Give back the records below exactly, every one, with no pictures.

[Saved data entries]
┏━━

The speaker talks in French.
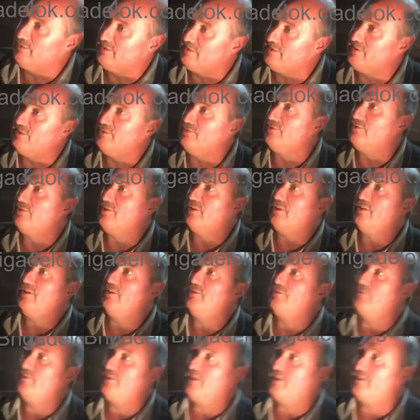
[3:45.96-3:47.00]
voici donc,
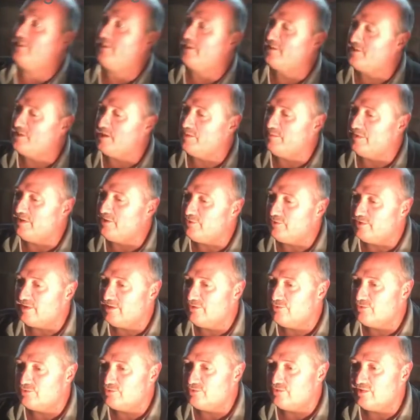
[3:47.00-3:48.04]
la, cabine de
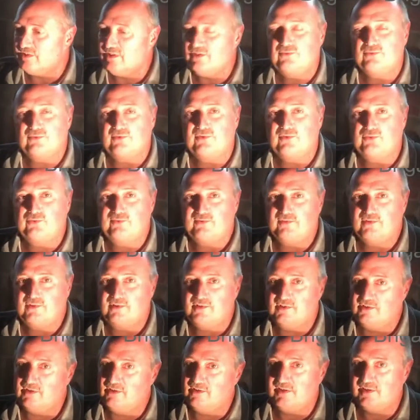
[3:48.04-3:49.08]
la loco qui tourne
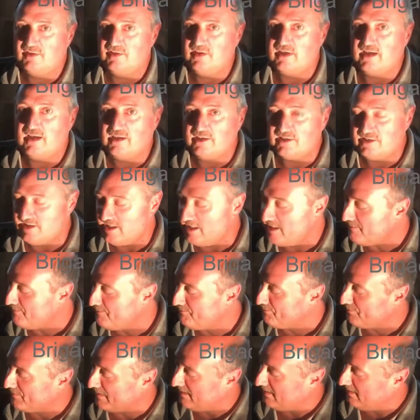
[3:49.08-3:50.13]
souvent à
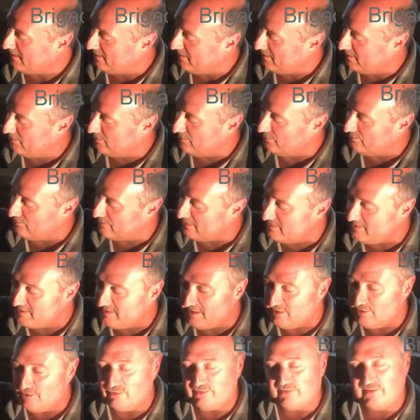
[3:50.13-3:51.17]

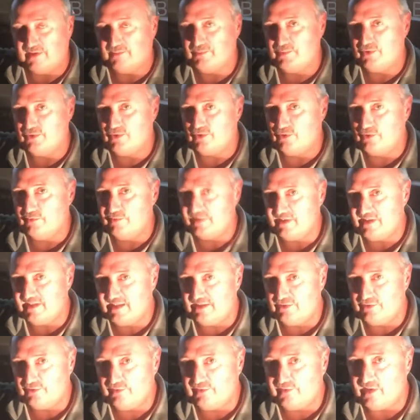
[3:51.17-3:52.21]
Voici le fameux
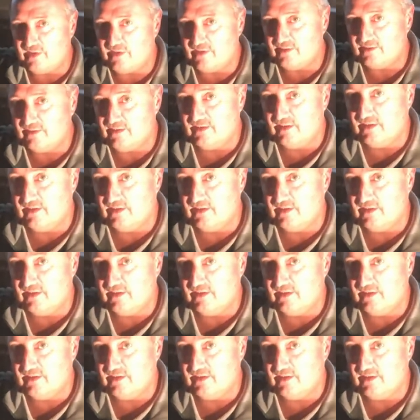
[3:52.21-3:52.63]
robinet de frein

┗━━

SOLUTION TO THE PROBLEM:
The speaker talks in French.
[3:45.96-3:47.00]
voici donc,
[3:47.00-3:48.04]
la, cabine de
[3:48.04-3:49.08]
la loco qui tourne
[3:49.08-3:50.13]
souvent à
[3:50.13-3:51.17]

[3:51.17-3:52.21]
Voici le fameux
[3:52.21-3:52.63]
robinet de frein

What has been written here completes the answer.